Visualization of music in the XXI century: from Animusic to the music box
The Swedish inventor musician created an engineering work of art, a jukebox orchestra, similar to the Pipe Dream scene from Animusic visualization.
Everyone saw computer musical visualizations - flying geometric shapes in music players or dancing three-dimensional female vocaloids . Such visualizations react only to the intensity of sound frequencies and weakly reveal the essence of the playing music.
Visualizers from Animusic (in Russian: live music) in the early 2000s did differently - they drew for each of the melody expressive "mechanical pianos", three-dimensional scenes where mechanical fingers play on the schematic instruments and linked the movements of the scene with reproduction MIDI file containing the melody for these instruments. ')

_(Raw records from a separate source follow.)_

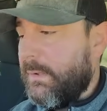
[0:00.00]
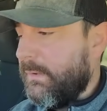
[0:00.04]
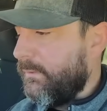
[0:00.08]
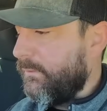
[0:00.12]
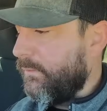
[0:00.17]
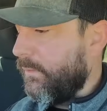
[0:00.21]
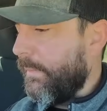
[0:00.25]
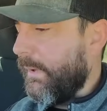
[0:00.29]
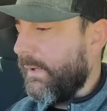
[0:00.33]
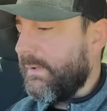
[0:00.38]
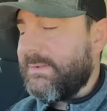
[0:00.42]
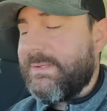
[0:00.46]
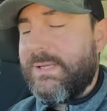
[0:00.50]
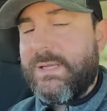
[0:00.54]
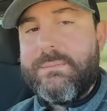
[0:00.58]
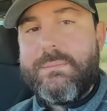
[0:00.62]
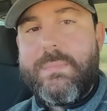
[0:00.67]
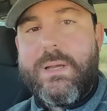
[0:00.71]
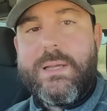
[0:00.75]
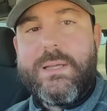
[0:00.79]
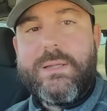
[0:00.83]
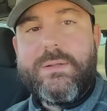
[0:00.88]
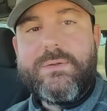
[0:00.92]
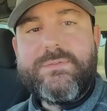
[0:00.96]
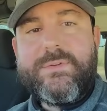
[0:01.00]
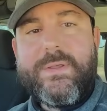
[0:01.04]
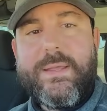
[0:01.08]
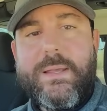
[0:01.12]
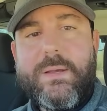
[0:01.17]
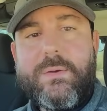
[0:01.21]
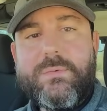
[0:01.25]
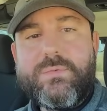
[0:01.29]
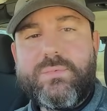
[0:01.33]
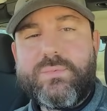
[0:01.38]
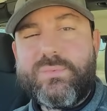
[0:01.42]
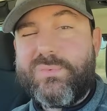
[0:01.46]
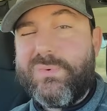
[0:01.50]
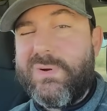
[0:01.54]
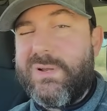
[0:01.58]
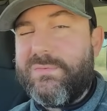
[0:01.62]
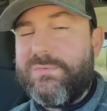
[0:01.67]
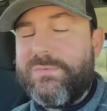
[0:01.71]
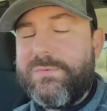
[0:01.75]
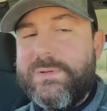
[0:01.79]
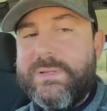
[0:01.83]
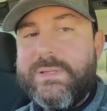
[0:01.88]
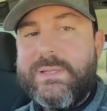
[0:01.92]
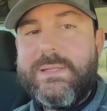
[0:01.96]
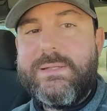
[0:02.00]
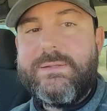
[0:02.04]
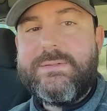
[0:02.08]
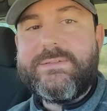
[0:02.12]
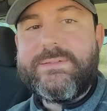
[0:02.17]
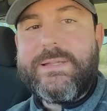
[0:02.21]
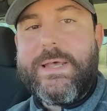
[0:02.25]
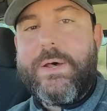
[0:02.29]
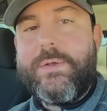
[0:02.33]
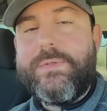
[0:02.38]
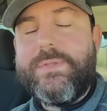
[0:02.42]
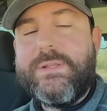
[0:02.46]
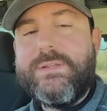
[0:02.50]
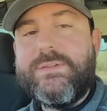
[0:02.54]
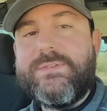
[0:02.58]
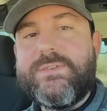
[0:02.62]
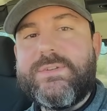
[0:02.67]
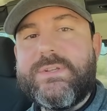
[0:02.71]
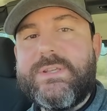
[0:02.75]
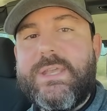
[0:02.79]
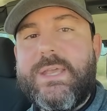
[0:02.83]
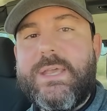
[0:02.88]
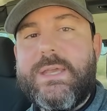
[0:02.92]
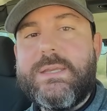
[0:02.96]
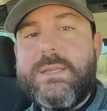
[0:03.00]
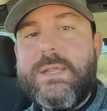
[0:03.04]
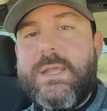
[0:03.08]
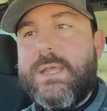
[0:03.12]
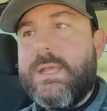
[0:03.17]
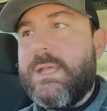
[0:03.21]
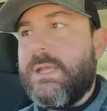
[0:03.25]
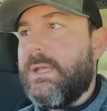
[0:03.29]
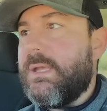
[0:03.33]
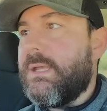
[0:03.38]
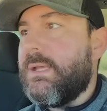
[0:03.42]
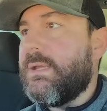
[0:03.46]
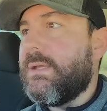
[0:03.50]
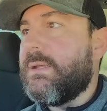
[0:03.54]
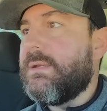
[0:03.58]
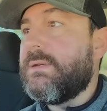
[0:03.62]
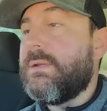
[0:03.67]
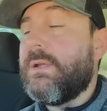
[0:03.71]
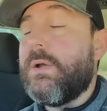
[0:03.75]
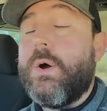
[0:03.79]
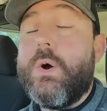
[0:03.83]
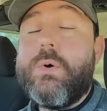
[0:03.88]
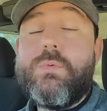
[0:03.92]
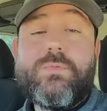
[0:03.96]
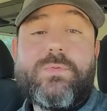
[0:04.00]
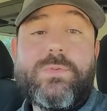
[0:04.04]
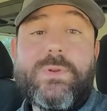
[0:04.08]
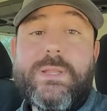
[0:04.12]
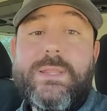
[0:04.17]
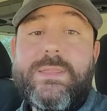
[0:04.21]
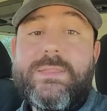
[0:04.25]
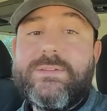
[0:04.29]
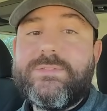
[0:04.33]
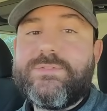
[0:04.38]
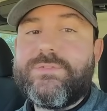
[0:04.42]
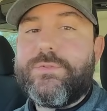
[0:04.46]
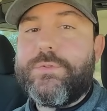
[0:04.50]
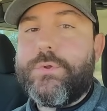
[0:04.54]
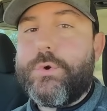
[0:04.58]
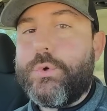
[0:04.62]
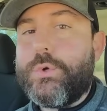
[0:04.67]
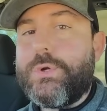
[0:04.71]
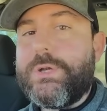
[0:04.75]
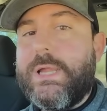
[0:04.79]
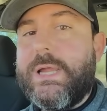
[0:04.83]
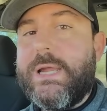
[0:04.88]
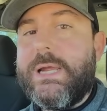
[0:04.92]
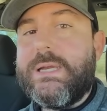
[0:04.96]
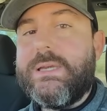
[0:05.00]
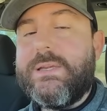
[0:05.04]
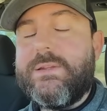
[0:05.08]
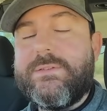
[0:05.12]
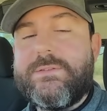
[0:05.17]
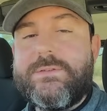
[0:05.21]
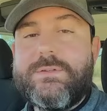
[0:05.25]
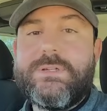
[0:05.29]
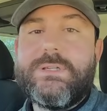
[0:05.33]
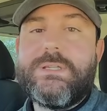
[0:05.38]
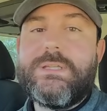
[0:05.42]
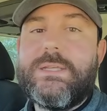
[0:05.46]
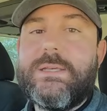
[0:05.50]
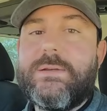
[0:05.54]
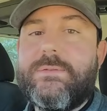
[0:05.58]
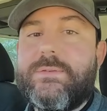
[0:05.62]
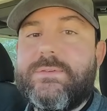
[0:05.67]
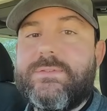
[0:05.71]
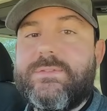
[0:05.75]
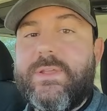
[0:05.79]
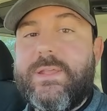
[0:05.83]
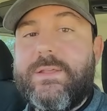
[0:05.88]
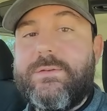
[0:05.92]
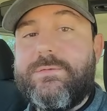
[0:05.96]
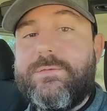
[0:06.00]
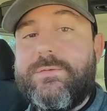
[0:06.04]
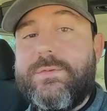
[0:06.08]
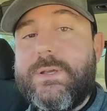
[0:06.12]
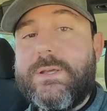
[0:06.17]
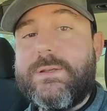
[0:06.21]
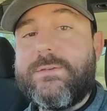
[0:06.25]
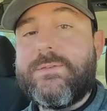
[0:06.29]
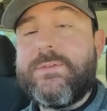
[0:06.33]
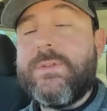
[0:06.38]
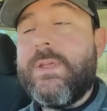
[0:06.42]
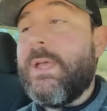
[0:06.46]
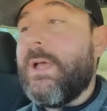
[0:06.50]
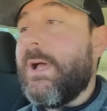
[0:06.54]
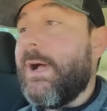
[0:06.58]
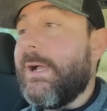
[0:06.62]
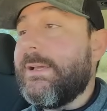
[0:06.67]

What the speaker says: So about 10 miles out, roughly southeast again, and hopefully this third line is going to give us a fix.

For reference, the MIDI format is an alternative to recording music as a sequence of sound waves, which became widespread at the end of the 19th century with the invention of the phonograph, then gramophone / gramophone, tape recorder and is still the most used (modern computer formats WAW, MP3, OGG, etc.) n. is advanced analog records). In contrast, MIDI is, in fact, a computer file with a note record of a melody for each of the instruments, an analogue of a drum in a music box or punched tape in a mechanical piano. It is clear that it is easier to extract the behavior of a scene from a musical notation than from a recording of undifferentiated sound waves. However, in this way it is problematic to record a voice (although the same aforementioned vocaloids just constitute a similar attempt).

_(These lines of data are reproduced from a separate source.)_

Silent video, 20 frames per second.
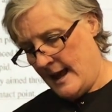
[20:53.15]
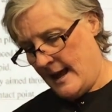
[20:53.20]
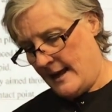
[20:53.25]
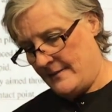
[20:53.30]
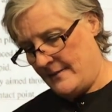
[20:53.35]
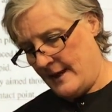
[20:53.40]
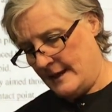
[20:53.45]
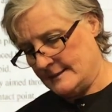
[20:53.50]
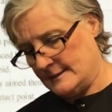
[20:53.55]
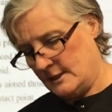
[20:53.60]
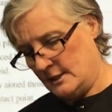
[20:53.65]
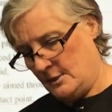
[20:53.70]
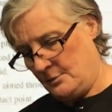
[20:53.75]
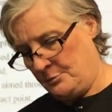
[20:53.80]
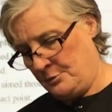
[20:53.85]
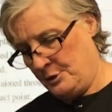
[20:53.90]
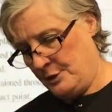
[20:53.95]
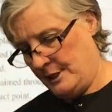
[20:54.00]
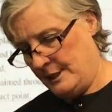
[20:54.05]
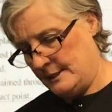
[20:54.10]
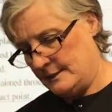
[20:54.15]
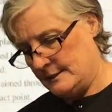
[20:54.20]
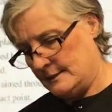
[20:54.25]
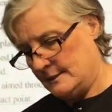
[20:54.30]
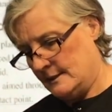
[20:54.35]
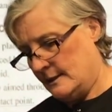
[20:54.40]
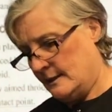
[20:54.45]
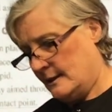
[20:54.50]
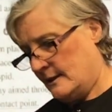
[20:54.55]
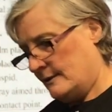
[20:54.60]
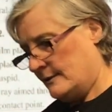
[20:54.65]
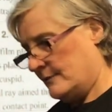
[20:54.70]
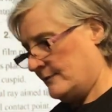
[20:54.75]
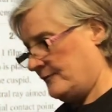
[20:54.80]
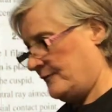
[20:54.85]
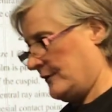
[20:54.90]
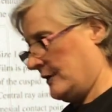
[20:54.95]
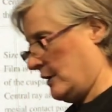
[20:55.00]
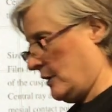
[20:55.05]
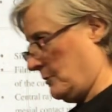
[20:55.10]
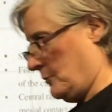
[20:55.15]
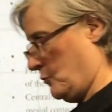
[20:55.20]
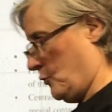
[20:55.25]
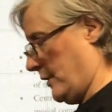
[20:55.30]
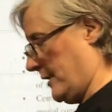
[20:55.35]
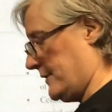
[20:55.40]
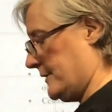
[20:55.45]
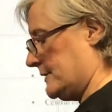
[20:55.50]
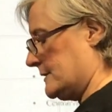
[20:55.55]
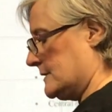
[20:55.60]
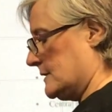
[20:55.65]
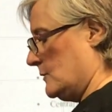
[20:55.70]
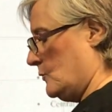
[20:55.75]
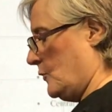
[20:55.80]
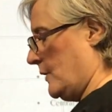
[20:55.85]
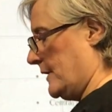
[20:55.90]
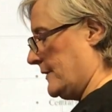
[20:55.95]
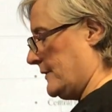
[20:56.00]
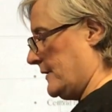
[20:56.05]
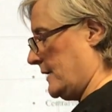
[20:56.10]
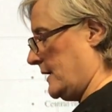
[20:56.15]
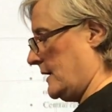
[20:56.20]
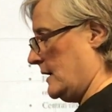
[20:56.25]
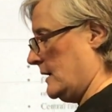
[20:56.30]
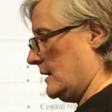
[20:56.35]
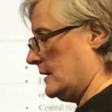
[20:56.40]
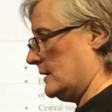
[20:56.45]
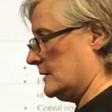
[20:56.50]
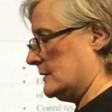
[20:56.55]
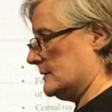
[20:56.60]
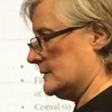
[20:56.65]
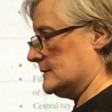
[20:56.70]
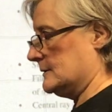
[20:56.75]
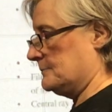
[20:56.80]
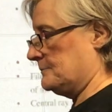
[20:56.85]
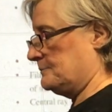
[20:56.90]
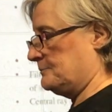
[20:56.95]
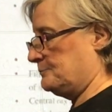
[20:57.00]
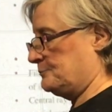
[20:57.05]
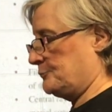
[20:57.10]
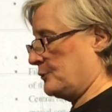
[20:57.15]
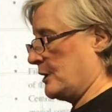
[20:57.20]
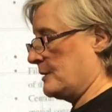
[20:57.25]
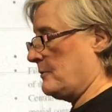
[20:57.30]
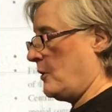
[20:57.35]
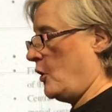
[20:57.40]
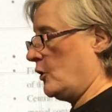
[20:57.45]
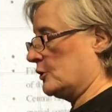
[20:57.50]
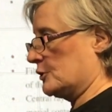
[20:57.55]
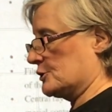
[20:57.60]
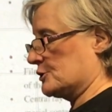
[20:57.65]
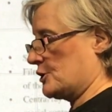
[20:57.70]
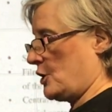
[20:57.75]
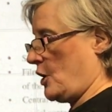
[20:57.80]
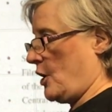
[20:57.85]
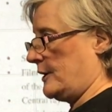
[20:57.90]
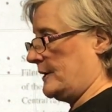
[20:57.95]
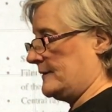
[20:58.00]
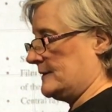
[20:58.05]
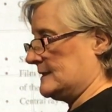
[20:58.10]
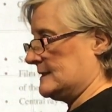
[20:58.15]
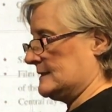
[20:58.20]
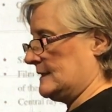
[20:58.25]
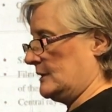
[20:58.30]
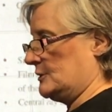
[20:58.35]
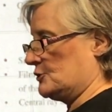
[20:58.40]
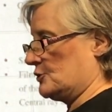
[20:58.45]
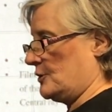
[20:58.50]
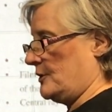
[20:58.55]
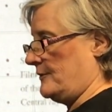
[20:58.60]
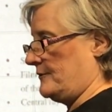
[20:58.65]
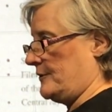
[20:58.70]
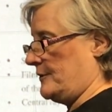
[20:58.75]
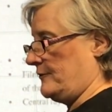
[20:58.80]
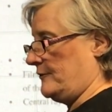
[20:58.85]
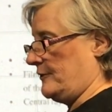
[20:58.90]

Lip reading: and that's going to put the film where the premolars are in the center of the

The most memorable scene from the Animyuzik animation was the scene “The pipe dream” (Pipe Dream; here the pun: after all, the pipe is also the pipe from which the scene is built). It was the only scene that entered the first (2001), and the second (2005) compilation of the Animyuzik videos:
Swedish musician and inventor Martin Mulin, the leader of the “Milky Way” group (Wintergatan), impressed by old-time jukeboxes and clearly influenced by visualizations. Animyuzik created a jukebox-marble machine. Built for 14 months (the process of construction is filmed on video ), the machine orchestra consists of a vibraphone, drum, metallophone, bass guitar, cymbal, contains about 3 thousand wooden parts and 2 thousand metal balls. The result was a functional kinetic sculpture, worthy of a response to virtuality:
The passion for music boxes is not spontaneous - several compositions created by Martin in 2013 of the “Milky Way” group are built around a small music box, controlled by a punched tape. The group itself combines elements of folk and electronic music in their compositions. I recommend listening to their concert - personally I really liked it.

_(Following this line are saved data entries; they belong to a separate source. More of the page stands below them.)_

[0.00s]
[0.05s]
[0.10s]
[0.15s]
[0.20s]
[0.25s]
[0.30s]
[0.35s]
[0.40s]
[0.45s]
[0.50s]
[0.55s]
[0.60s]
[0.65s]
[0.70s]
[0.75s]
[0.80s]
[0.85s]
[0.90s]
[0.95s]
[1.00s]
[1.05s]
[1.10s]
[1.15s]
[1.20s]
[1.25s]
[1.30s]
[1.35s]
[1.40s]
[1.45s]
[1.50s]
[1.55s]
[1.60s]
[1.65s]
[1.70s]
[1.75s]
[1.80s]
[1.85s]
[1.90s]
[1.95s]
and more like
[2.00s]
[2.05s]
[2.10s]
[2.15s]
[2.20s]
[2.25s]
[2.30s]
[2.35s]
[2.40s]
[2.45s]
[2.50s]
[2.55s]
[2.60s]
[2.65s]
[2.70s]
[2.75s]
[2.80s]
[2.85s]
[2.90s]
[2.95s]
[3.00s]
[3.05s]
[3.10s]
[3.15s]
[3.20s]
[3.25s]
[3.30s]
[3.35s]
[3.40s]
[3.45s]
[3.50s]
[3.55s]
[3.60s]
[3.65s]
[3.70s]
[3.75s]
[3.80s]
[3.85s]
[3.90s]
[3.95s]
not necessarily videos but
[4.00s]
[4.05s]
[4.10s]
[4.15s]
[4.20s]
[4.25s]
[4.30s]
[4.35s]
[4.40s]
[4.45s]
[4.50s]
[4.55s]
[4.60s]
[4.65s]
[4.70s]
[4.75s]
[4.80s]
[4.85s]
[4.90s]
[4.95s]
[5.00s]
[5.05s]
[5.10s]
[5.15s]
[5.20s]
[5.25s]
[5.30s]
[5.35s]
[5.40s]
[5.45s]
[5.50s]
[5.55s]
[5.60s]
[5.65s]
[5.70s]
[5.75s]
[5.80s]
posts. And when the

I must say, this is not the first attempt to embody Animyuzik visualization “in the gland”. In 2011, 2 engineers-robotics for 3 months made a robotic replica of the same scene "The impossible dream" for the exhibition of the company Intel (as an advertisement for Intel Atom processors):
The replica, by the way, is fairly honest. The sound of the tool is played only if the sensor on the plastic petal feels the blow from the paintball.
However, the creation of Martin Mulina wins the robotic orchestra in a number of parameters. Not trying to literally reproduce the scene and use pneumatics, the Mulina jukebox contains real musical instruments and honestly collects and reloads the balls. And most importantly - it is a fully mechanical machine.